I PARIOLI AL CENTRO DEL MONDO
Ci siamo salvati dalla conferenza sulla Libia, a lungo in bilico tra Sciacca e Roma ma poi svoltasi con modesti esiti a Palermo. Il presidente Donald Trump, che dieci giorni addietro era a Parigi per ricordare la fine della prima guerra mondiale, è stato tanto cortese da non fare tappa a Roma sulla via del ritorno a casa. Sono diventate una rarità le visite dei partner europei, anche perché di questi tempi tra Roma e Bruxelles, e tra Roma e le altre principali capitali della Ue, non corre buon sangue. Ci è andata bene, insomma, e se il traffico è stato spesso convulso in questi ultimi tempi la colpa è stata della pioggia più che della diplomazia.
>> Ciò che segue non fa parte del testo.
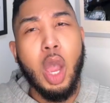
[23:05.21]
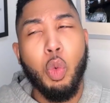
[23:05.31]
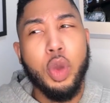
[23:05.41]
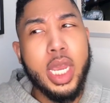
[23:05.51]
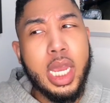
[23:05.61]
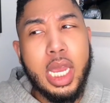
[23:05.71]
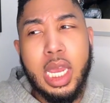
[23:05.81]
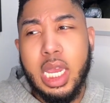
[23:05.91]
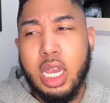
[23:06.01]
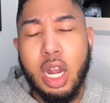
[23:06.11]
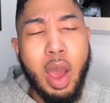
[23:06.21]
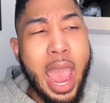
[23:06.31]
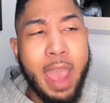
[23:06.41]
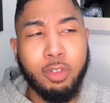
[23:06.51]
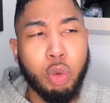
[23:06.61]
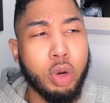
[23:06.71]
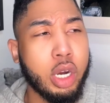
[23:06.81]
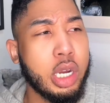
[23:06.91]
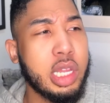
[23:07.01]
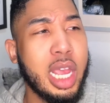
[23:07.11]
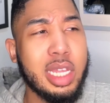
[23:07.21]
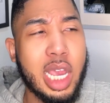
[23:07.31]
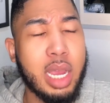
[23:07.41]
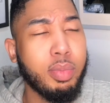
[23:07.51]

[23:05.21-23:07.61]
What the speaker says: Afterwards they take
Ma non possiamo chiedere troppo. Da oggi fino a sabato Roma sarà invasa da un esercito di amici (almeno questo) per la quarta edizione dei «Dialoghi Mediterranei», una iniziativa che sta tentando con qualche successo di alimentare dialoghi di alto livello e scambi di riflessioni tra tutti gli attori di un’area di grande rilievo per la pace e per i nostri interessi nazionali. Gli organizzatori (la Farnesina) annunciano la presenza di mille leader di cinquanta Paesi. Avete letto bene: mille. In buona parte ospitati al Parco dei Principi che sarà anche sede dei lavori, ma chi potrà o vorrà restringere i movimenti (super scortati, naturalmente) delle delegazioni? Allarme ai Parioli, beninteso, ma non basterà. Pensate soltanto ai dirigenti italiani che si recheranno al convegno: Mattarella, Conte, Moavero Milanesi, Trenta.
E tra gli stranieri ci sono moltissimi ministri degli esteri (uno di questi è il russo Lavrov) , ci sono israeliani e palestinesi, il ministro iraniano Zarif che negoziò l’accordo contro il nucleare di Teheran (ora denunciato dagli USA) , il Segretario generale della Nato Stoltenberg, e tanti altri. Tutti fermi in albergo? Non ci contate.
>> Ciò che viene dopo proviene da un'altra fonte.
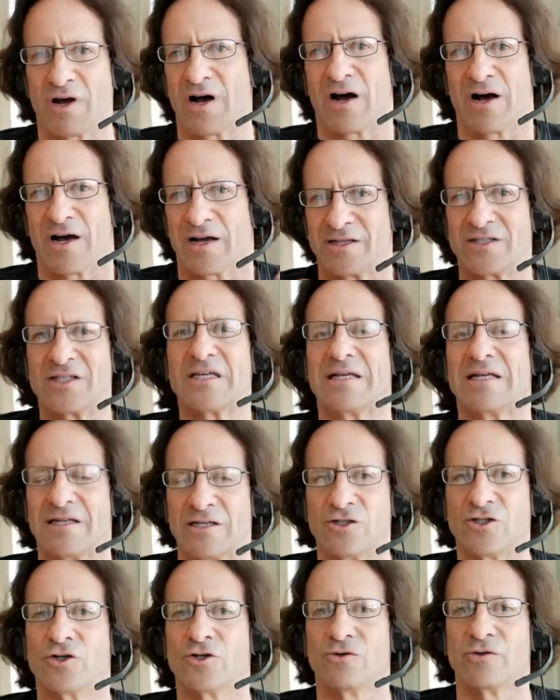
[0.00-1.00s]
ideally
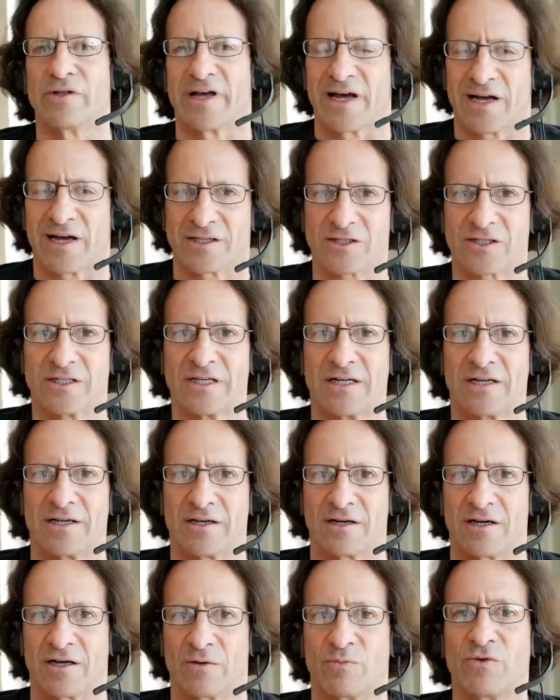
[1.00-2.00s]
do that
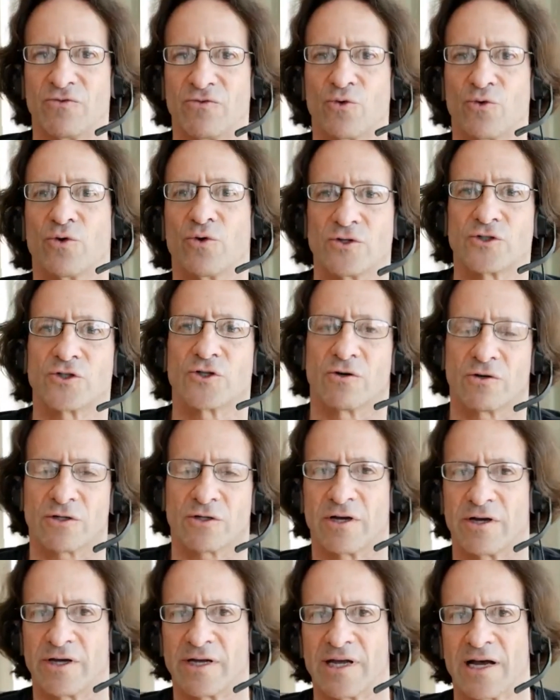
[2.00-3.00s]
before you start
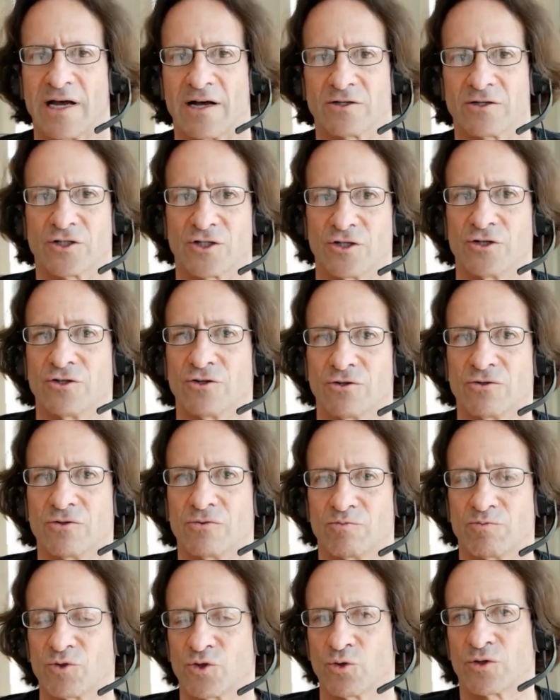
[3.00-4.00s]
going out to
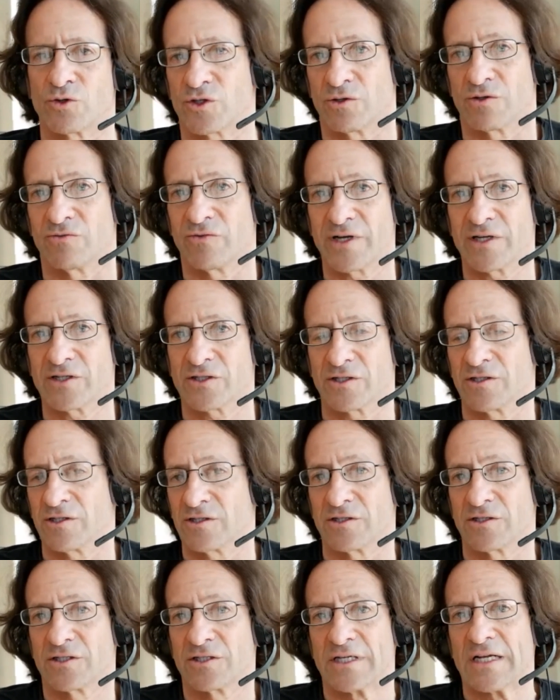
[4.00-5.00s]
talk to
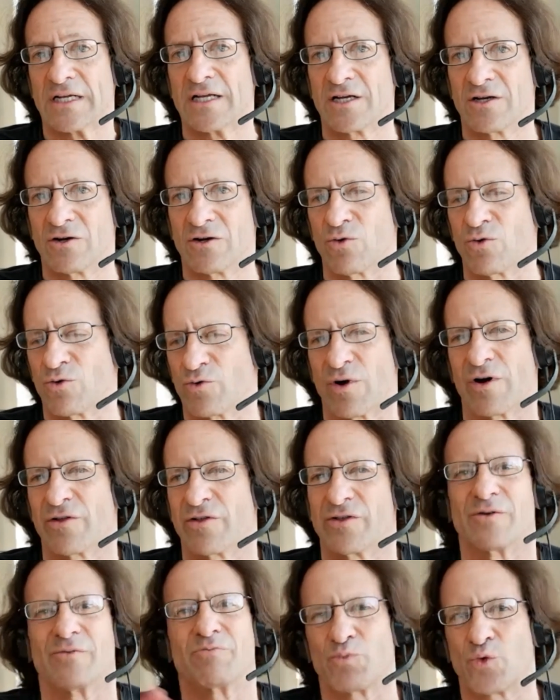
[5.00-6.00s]
investors, or
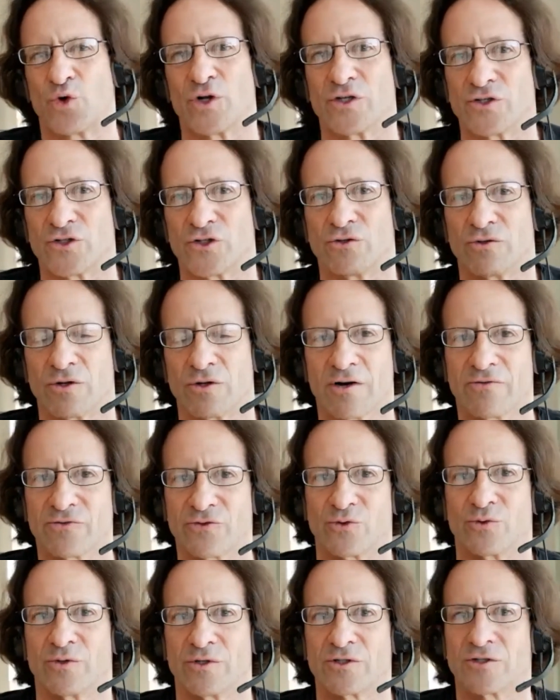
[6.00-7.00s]
rather pretty soon
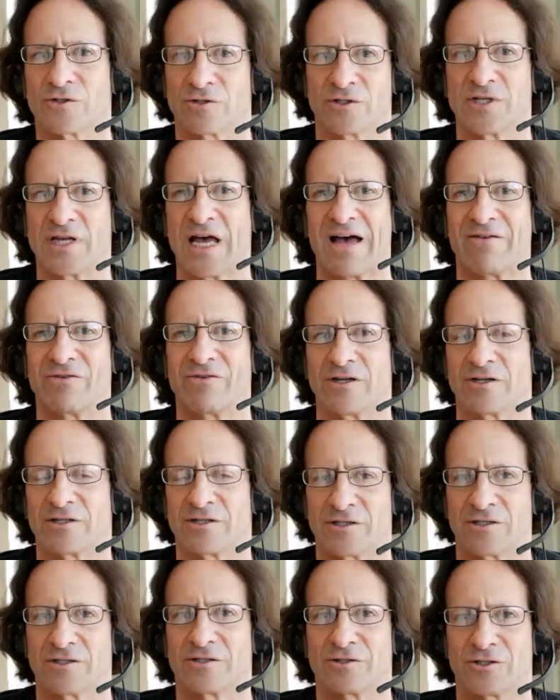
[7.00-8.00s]
afterwards, because having it
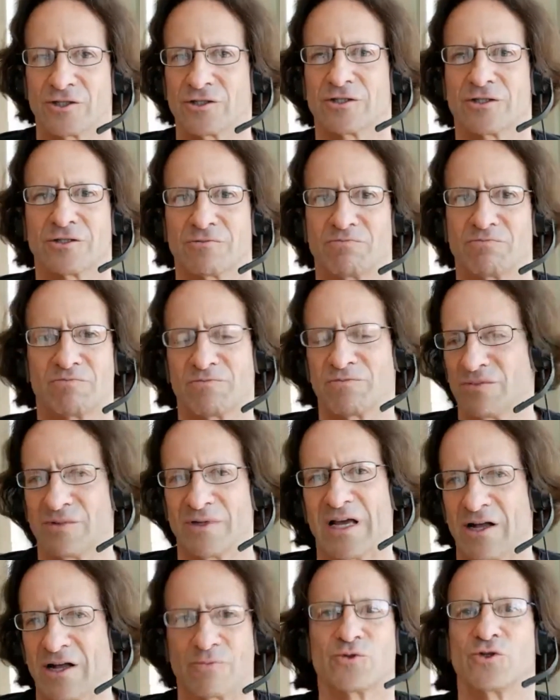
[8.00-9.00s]
is just
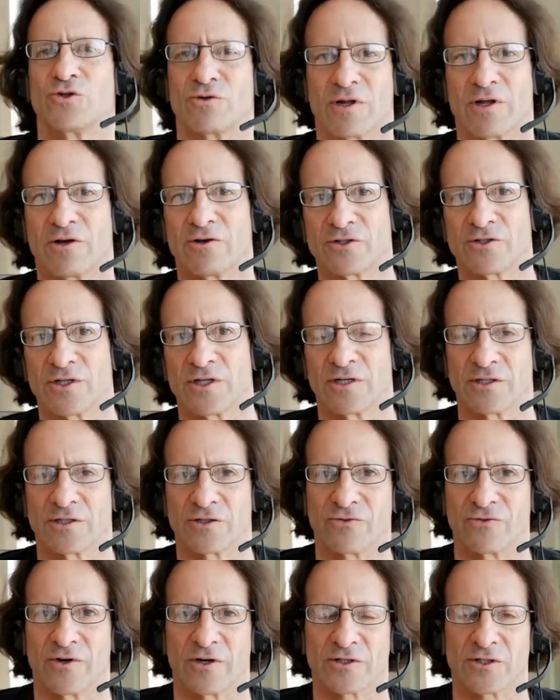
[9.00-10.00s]
helps you close things
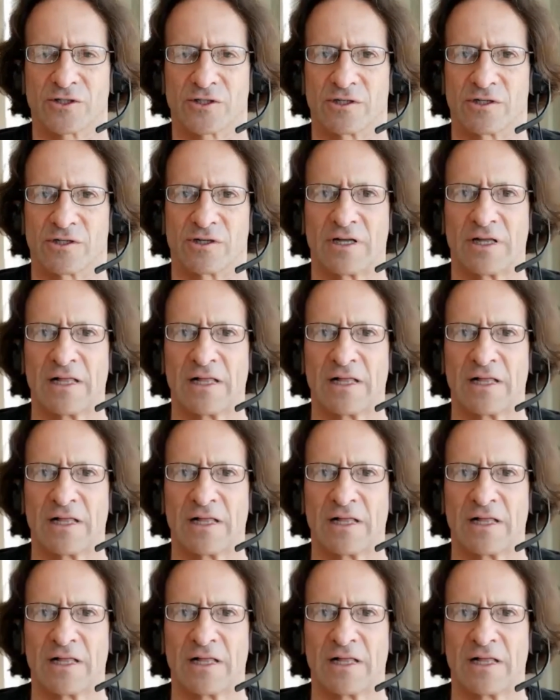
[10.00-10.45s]
faster.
Del resto una capitale come Roma, avvilita com’è dalle sue condizioni di (non) agibilità e dalle disfunzioni dei suoi servizi, non deve rinunciare a mettere fuori la testa di tanto in tanto. A dare un segnale al mondo esterno: io ci sono, noi ci siamo. Dobbiamo abituarci a sopportare quando il motivo è valido, e i romani hanno sempre dimostrato di essere disposti a farlo.
Certo, qualche volta la pazienza arriva al limite. Quando piove, appunto. Quando cade un albero qui o là. E anche quando si verificano circostanze che non hanno nulla di drammatico. Prendiamo qualche sera fa, in via della Scrofa. La sera, macchine portate via e strada bloccata. Parecchie decine di agenti di polizia e di carabinieri, ovunque, anche sui tetti degli edifici. Preghiere cortesi di entrare rapidamente nel proprio portone, senza sostare. Una alta personalità israeliana era andata a cena in un celebre ristorante, si è detto il giorno dopo nel quartiere. Se non fosse stato per l’impossibilità di parcheggiare malgrado un permesso che costa salato, niente di male, anzi.
Roma è ancora bella e si mangia ancora bene, non dimentichiamolo malgrado il nostro disincanto. I contatti con l’esterno possono fare bene alla città, possono incoraggiarla a curare i suoi mali. E allora viva quella cena, e viva i dialoghi mediterranei. E se non ce la fate ad essere contenti, pensate a Bruxelles, che da diciassette anni ospita vertici europei pressoché quotidiani dopo averli vittoriosamente strappati alle altre capitali. Noi saremo pure messi male, ma un simile suicidio non ci sfiora nemmeno.